A customer did buy The Unbearable Lightness of Being on my recommendation a week or two ago, after I told her, “It’s the sort of book that will make you feel smart and kind of dumb at the same time. You’ll feel as though you’re absorbing all this great writing, then worry that you wandered off for a second and missed something crucially brilliant and you just don’t get it. You’ll want to go back for more though.” She told me that was a great way to describe a book and she couldn’t wait to read it. I’m super good at my job when I pitch a book to the right audience, and get a lot of strange looks the rest of the time. But I think the above perfectly describes the kind of pretentious book I’ll love. Nobody wants to spend several hundred pages feeling like a dunce, but there’s nothing quite like rereading one of your favourites and coming away with something new.

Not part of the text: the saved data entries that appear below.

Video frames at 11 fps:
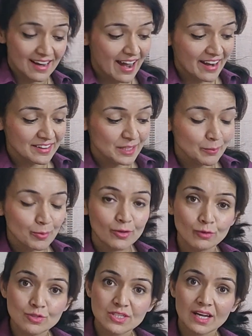and they
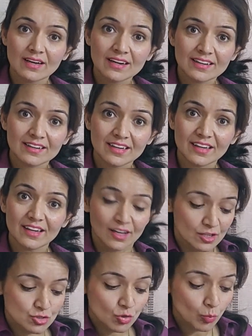produce current.
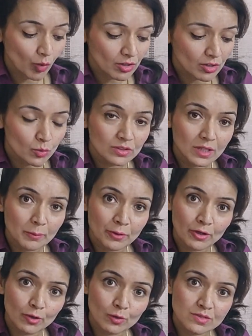So what do they
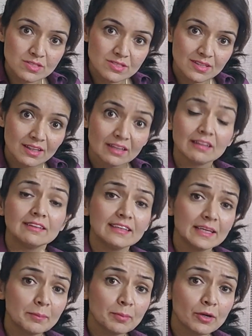produce?
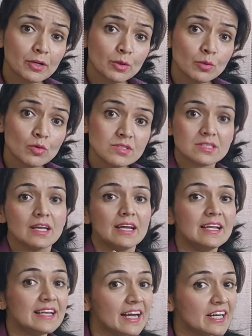They produce
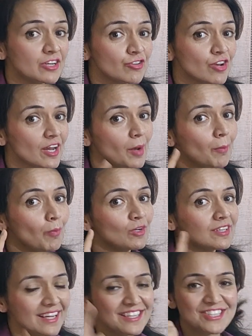electric
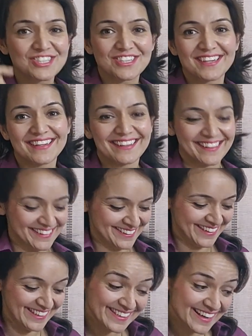potential.
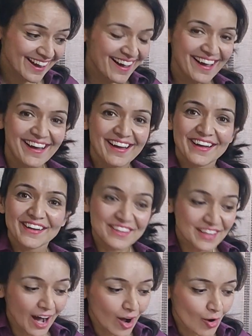Yeah.
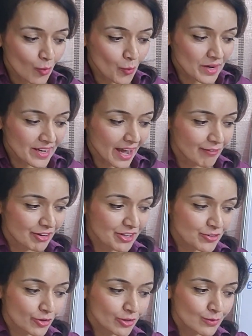Now we have
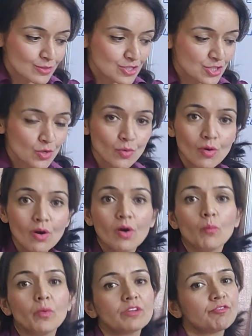introduced you
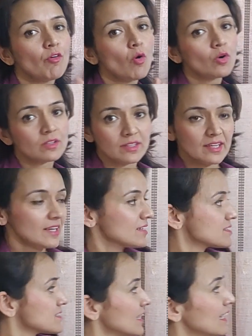with four
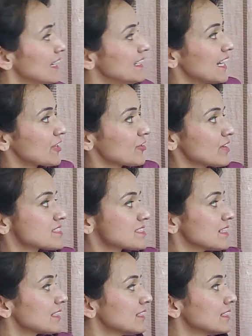things: electric
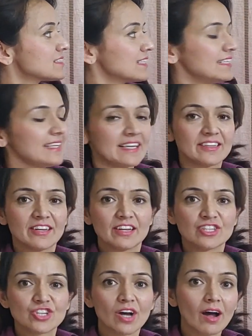circuit, electric
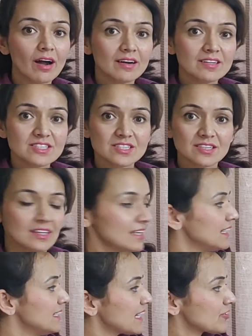charge,
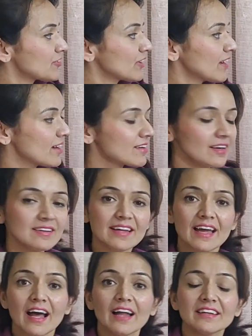electric current
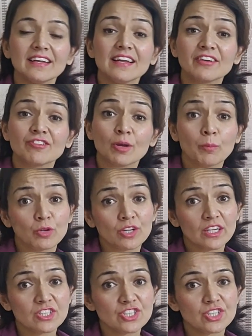and electric
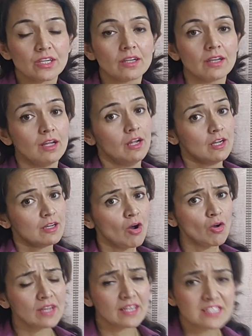potential.
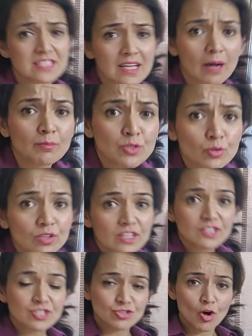Now let's come to
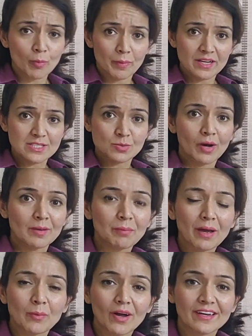these topics one
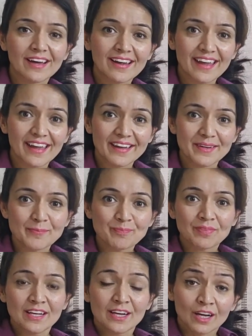by one again
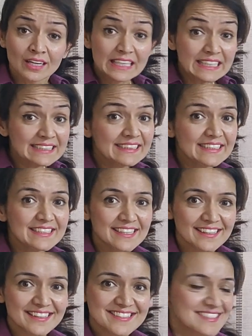in
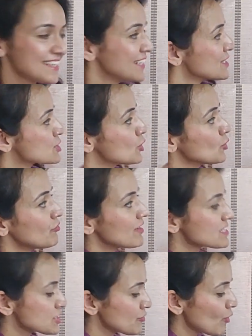details. So
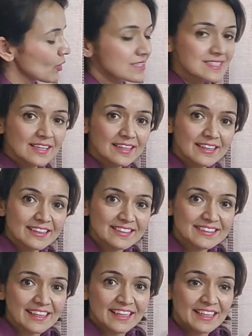first of all, circuit.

I’ve scheduled in time for this year’s Booker Prize International winner, The Vegetarian by Han Kang, and really hope I’ll like it. I could be setting myself up for another round of Cunk-esque moments of wonder, but at least this one is about a quarter of the length of last year’s victor. I think it’s worth pitting my professional curiosity and desire to seem well-informed against a few hundred pages of potential pretension, and if I hold my silence at the other end, you’ll know I missed something. Maybe this year everyone will be harping on about a genuinely good book, and not one we all want to think is good, but when it comes down to it is so good it’s bad.